** WHAT THE TASK REQUIRES **
The reply needs the lines from the one containing "[8:14.83-8:15.33]" through the end of the material, each repeated exactly, and no pictures.

** SUPPLIED DATA **
Start of Block
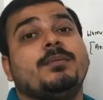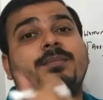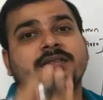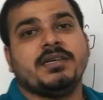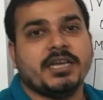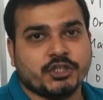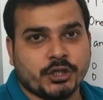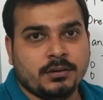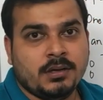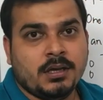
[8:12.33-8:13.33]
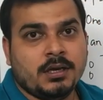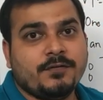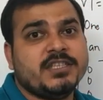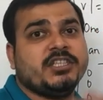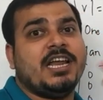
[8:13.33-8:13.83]
representation. Now,
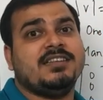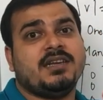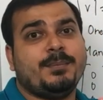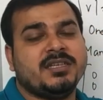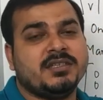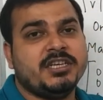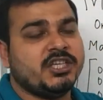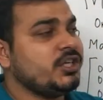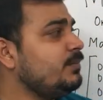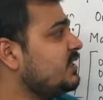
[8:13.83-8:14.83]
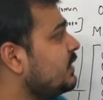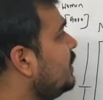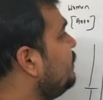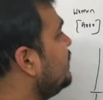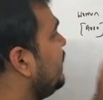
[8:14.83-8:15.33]
featureized representation basically means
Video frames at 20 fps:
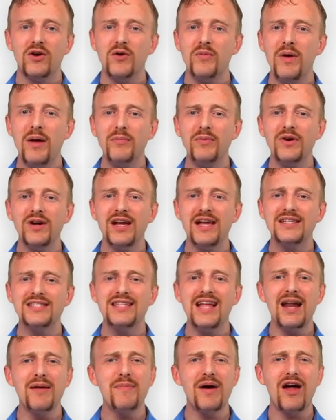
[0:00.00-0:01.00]
Remember,
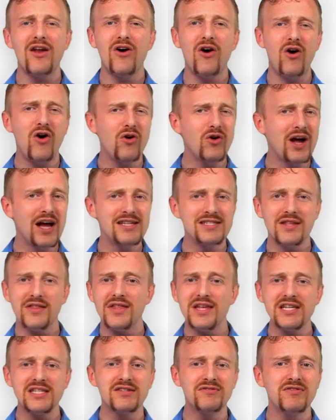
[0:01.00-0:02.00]
it's not about all kinds of
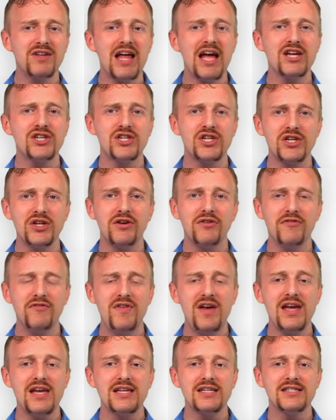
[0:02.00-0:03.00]
things flashing in your
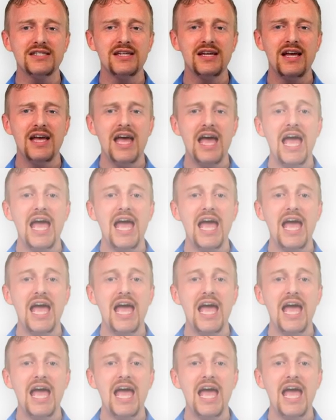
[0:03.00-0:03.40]
face.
End of Block
** EXPECTED ANSWER **
[8:14.83-8:15.33]
featureized representation basically means
Video frames at 20 fps:
[0:00.00-0:01.00]
Remember,
[0:01.00-0:02.00]
it's not about all kinds of
[0:02.00-0:03.00]
things flashing in your
[0:03.00-0:03.40]
face.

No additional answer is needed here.